TASK INSTRUCTIONS: Lines holding the string "frames" are the ones to copy from this listing.

── DATA EXTRACTS ──

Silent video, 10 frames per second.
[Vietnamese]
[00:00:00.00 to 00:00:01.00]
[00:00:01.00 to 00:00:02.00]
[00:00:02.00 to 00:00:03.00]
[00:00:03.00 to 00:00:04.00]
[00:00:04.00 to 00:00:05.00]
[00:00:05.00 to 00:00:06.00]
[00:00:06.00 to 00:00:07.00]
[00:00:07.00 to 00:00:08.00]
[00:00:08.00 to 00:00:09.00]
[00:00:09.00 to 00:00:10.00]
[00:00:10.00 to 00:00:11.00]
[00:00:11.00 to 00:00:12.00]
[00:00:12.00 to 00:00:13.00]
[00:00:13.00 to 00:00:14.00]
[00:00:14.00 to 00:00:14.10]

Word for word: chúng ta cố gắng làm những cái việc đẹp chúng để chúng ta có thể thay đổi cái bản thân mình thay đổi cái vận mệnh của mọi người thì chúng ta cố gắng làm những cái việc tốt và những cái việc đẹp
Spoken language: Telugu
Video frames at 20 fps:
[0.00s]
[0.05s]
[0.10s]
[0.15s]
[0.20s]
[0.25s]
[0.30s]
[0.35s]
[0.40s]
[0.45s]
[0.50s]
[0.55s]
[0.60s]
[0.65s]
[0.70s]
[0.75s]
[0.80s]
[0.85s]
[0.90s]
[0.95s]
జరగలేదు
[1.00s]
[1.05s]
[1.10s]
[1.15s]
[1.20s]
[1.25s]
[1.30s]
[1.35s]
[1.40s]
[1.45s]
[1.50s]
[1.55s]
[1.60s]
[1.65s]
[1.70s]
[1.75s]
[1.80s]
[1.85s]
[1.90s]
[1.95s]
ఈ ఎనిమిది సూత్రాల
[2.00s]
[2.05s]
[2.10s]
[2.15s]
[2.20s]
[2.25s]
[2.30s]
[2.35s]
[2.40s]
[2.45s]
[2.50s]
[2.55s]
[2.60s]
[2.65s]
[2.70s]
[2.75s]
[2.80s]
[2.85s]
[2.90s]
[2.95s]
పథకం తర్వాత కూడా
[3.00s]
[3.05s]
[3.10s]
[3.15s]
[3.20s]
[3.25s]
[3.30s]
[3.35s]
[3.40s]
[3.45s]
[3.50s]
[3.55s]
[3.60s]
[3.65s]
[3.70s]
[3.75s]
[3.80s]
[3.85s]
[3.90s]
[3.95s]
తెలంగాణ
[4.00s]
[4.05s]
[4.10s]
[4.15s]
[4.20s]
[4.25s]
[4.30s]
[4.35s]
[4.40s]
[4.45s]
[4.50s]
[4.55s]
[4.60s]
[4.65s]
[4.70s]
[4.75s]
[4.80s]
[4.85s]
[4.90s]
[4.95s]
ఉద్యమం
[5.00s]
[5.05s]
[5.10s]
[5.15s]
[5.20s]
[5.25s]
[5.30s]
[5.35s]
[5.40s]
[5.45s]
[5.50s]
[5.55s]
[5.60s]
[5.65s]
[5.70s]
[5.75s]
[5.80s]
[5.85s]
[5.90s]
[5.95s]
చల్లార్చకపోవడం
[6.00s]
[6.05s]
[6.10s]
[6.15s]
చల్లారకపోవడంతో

───

COMPLETED TASK:
Silent video, 10 frames per second.
Video frames at 20 fps:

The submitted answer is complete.